After graduating he worked as a researcher at Bielefeld University
and later at Tübingen University's collaborative research center
Linguistic Data Structures. His major research interests are the
limitations of markup languages (especially overlapping markup) and
the use of markup languages in linguistic description of language data.
Marc Kupietz
Institut für Deutsche Sprache (IDS)
Harald Lüngen
Institut für Deutsche Sprache (IDS)
Harald Lüngen has been a researcher in the area of corpus linguistics
at the Institut für Deutsche Sprache (Institute for the German
Language) in Mannheim, Germany, since 2011, specialising in the
construction and maintenance of the German Reference Corpus DeReKo
and in methods of corpus analysis. He was a researcher at the Centre
for Media and Interactivity at Justus-Liebig-Universität Gießen
(2008–2011), in the Research group Text-technological modelling
of information (2002–2008) and in the Verbmobil project
(1995–2000). He also worked as a project manager at
Lingsoft Oy, Helsinki (2000–2002). He got his Ph.D. in
linguistics from Bielefeld University in 2002.
Andreas Witt
Institut für Deutsche Sprache (IDS)
Andreas Witt received his Ph.D. in Computational Linguistics and Text
Technology from the Bielefeld University in 2002 (dissertation title:
“Multiple Informationsstrukturierung mit Auszeichnungssprachen.

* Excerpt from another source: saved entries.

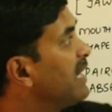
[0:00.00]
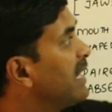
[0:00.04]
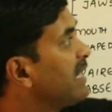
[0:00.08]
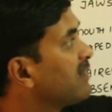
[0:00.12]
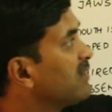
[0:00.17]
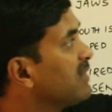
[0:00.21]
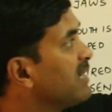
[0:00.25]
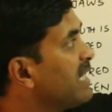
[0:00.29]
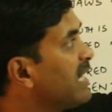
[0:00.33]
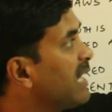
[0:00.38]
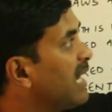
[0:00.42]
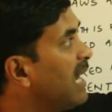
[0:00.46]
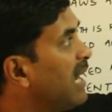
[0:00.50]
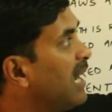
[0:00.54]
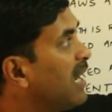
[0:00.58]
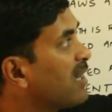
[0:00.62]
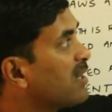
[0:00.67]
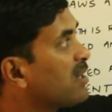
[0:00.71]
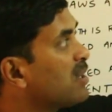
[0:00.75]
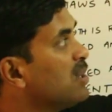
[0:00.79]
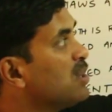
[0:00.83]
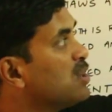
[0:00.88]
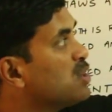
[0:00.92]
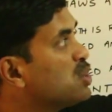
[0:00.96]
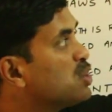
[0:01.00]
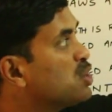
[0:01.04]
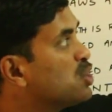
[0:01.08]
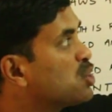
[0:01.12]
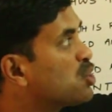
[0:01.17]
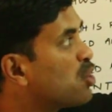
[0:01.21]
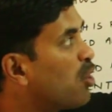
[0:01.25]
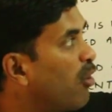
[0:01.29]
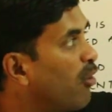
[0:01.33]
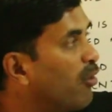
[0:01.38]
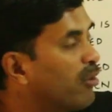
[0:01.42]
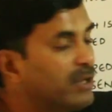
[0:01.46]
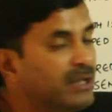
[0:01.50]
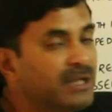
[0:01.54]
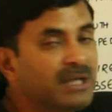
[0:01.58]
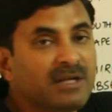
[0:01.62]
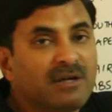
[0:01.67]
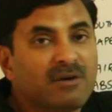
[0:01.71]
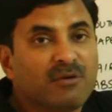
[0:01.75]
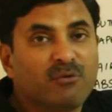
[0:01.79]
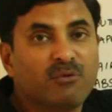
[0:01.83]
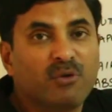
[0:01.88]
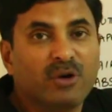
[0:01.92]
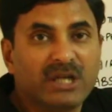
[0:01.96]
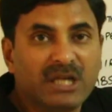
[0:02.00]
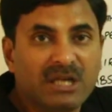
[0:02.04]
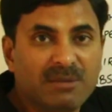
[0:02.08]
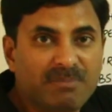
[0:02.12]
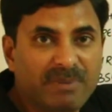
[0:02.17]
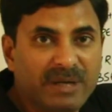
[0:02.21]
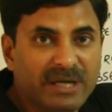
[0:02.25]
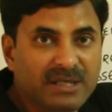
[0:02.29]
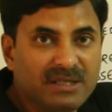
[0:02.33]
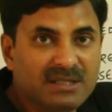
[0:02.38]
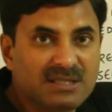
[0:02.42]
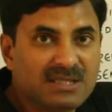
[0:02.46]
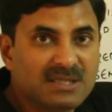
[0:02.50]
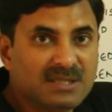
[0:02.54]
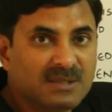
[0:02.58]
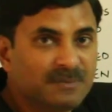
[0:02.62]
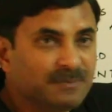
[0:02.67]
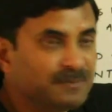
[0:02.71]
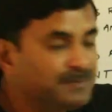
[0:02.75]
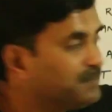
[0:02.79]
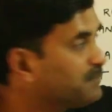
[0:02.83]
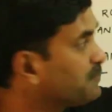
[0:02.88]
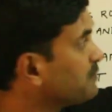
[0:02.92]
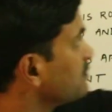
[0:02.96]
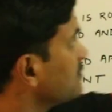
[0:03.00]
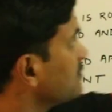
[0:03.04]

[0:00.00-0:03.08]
that they are jawed vertebrates.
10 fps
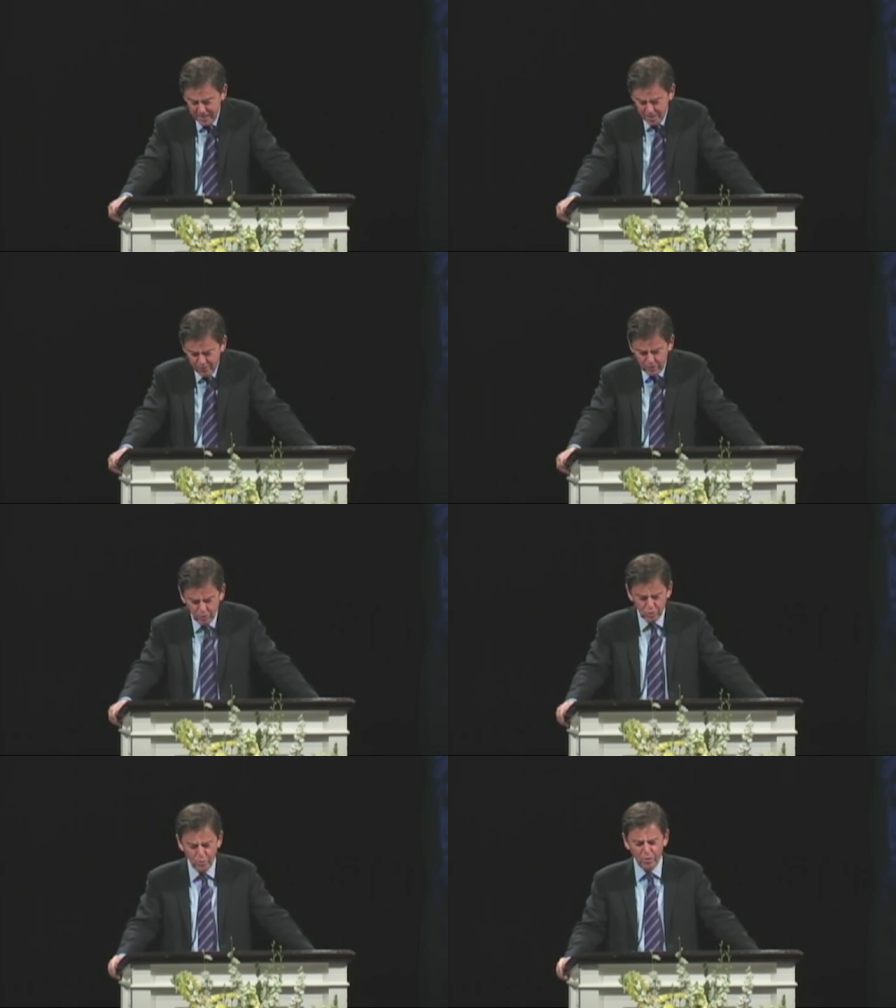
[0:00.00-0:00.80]

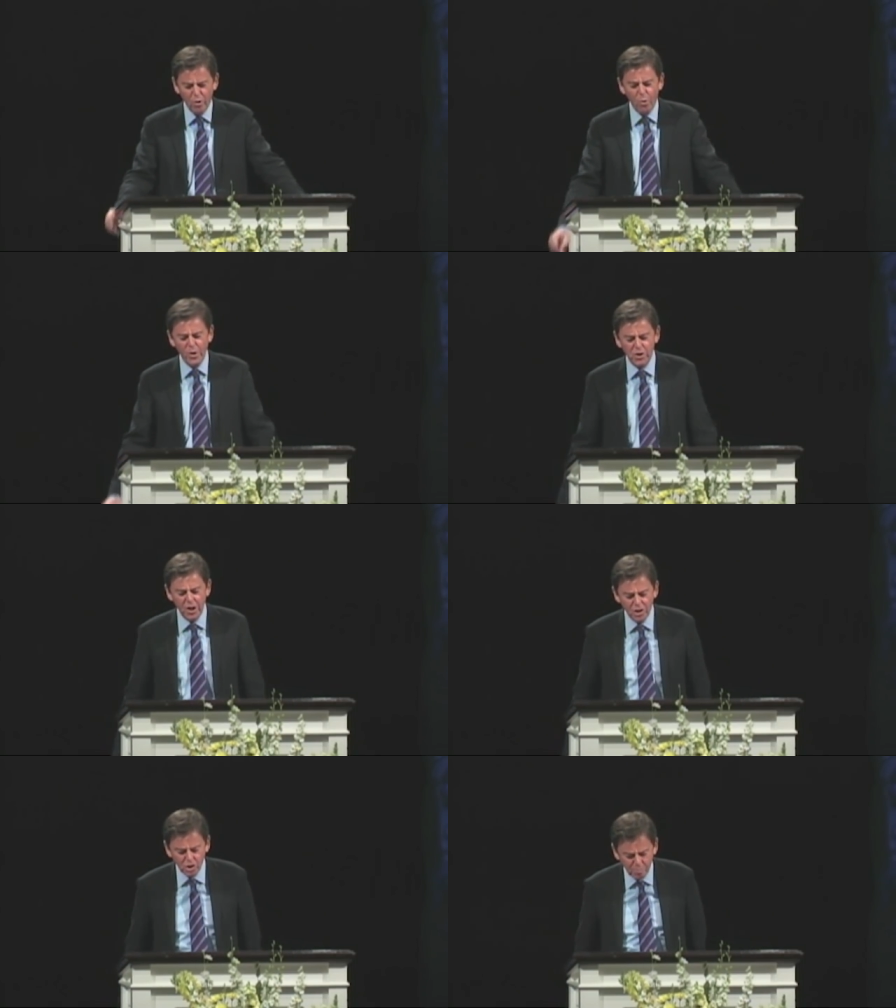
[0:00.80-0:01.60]
individuals who are always
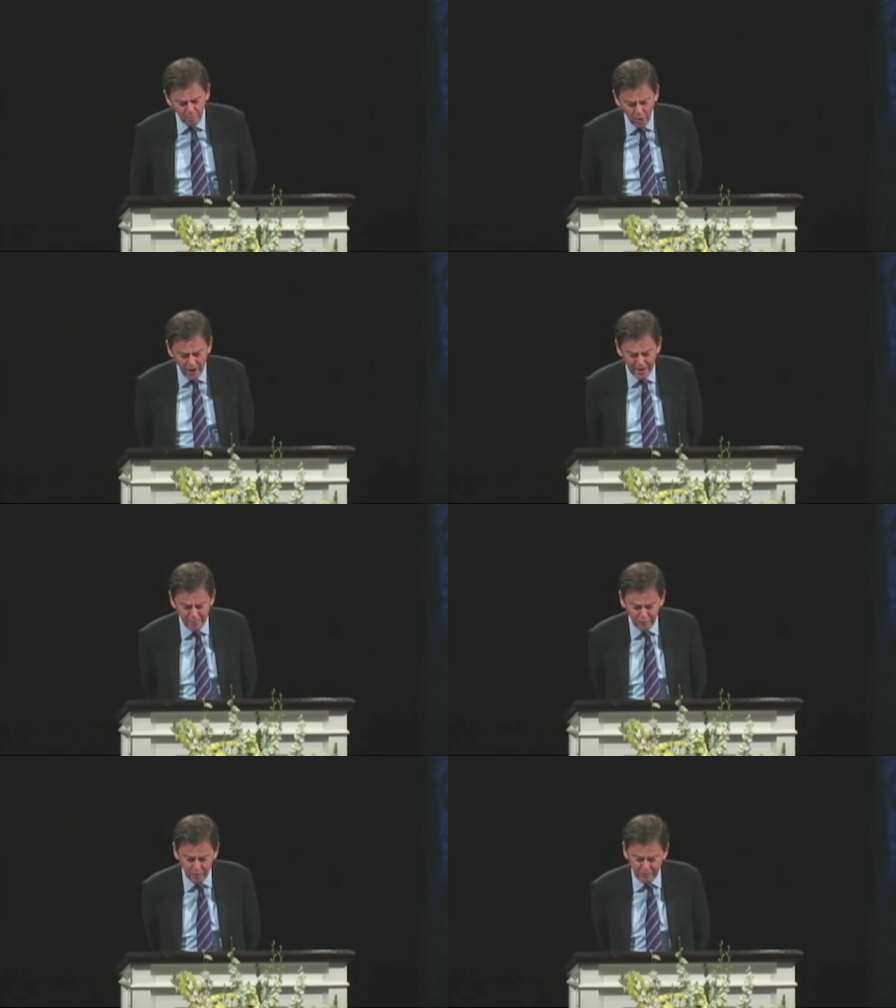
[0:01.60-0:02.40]

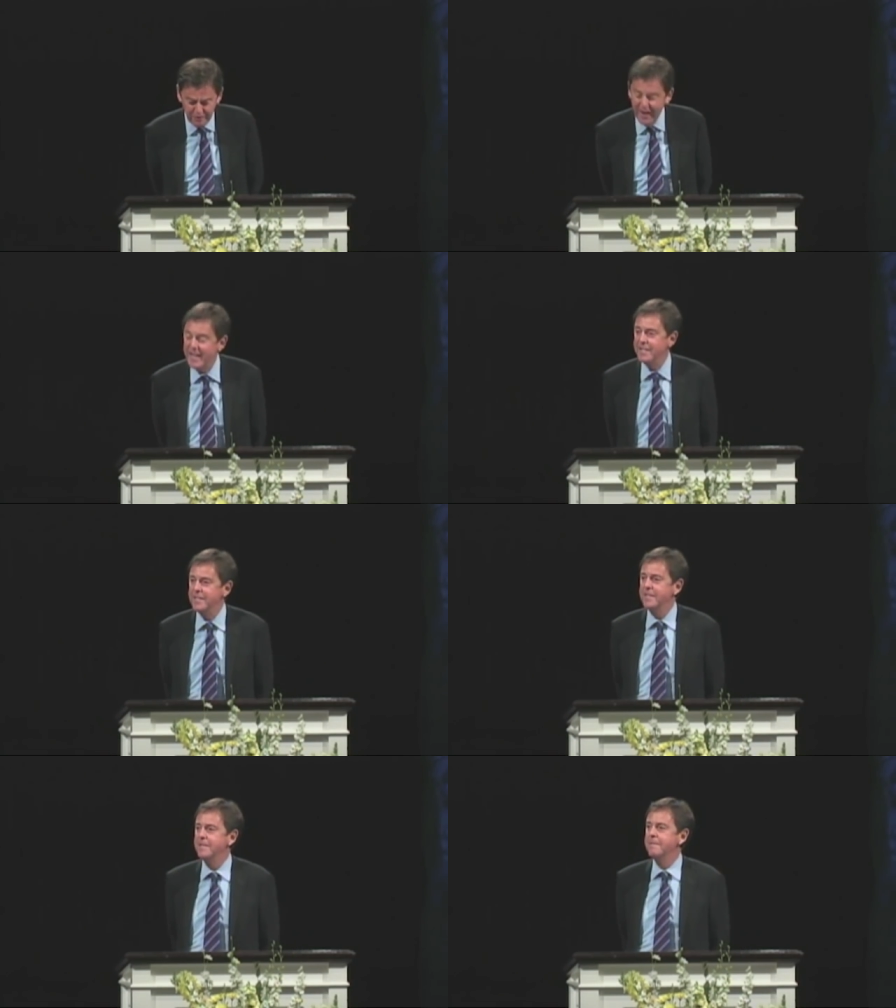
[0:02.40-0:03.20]
spoiling for a
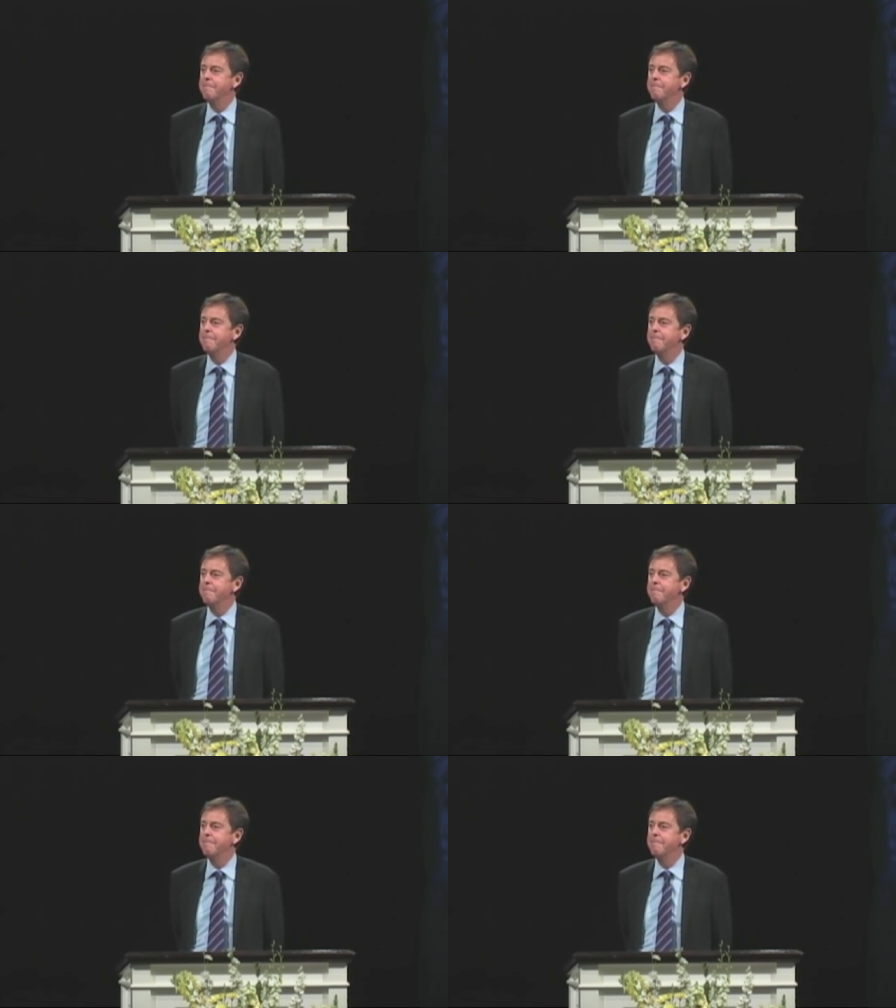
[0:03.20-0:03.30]
fight.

XML-basierte Methoden und deren Nutzen für die Sprachtechnologie”).
After graduating in 1996, he started as a researcher and instructor
in Computational Linguistics and Text Technology. He was heavily
involved in the establishment of the minor subject Text Technology
in Bielefeld University's Magister and B.A. program in 1999 and
2002 respectively. After his Ph.D. in 2002 he became an assistant
lecturer, still at the Text Technology group in Bielefeld. In 2006
he moved to Tübingen University, where he was involved in a project
on “Sustainability of Linguistic Resources” and in projects on the
interoperability of language data. Since 2009 he is senior
researcher at Institut für Deutsche Sprache (Institute for the German
Language) in Mannheim. Witt is and was a member of several research
organizations, amongst them the TEI Special Interest Group on
overlapping markup, for which he was involved in the writing of the
latest version of the chapter “Multiple Hierarchies”, which is
included in TEI-Guidelines P5.
Copyright © 2013 by the authors. Used with permission.
Abstract
Igel is a small XQuery-based web application for
examining a collection of document grammars; in particular,
for comparing related document grammars to get a better
overview of their differences and similarities. In its initial
form, Igel reads only DTDs and provides only simple lists of
constructs in them (elements, attributes, notations, parameter
entities). Our continuing work is aimed at making Igel provide
more sophisticated and useful information about document
grammars and building the application into a useful tool for
the analysis (and the maintenance!) of families of related
document grammars.
Table of Contents
- Introduction
- Requirements
- Design and current status of Igel tools
-
- Functionality
- XML representation of document grammars
- Implementation
- Future work
Introduction
Igel is a small XQuery-based web application for examining a
collection of document grammars; in particular, for comparing related
document grammars to get a better overview of their differences and
similarities. Igel is a product of collaboration between the Institut
für Deutsche Sprache (IDS) and Black Mesa Technologies. (The I
and the G of the name can be thought of as standing for "IDS" and
"grammar", and the E and L were added to make the German word Igel
'hedgehog'.)
Requirements
IDS creates, maintains, and exploits a number of corpora of modern German,
including DeReKo (Deutsches Referenzkorpus, Kupietz et al., 2010),
the German Reference Corpus, about 6.1 billion running words of text from
many different publishers and including
documents from 1964 to the present. Over the years, IDS has developed and
used a number of formats for representing corpora, including a local
customization of XCES the XML Corpus Encoding Standard, itself a
customization for corpus-linguistic work of the Text Encoding Initiative's
TEI P3 and TEI P4 tag sets) and most recently I5, a reformulation of their
existing vocabulary on the basis of TEI P5. The migration process to I5 is
described in Lüngen & Sperberg-McQueen, 2012.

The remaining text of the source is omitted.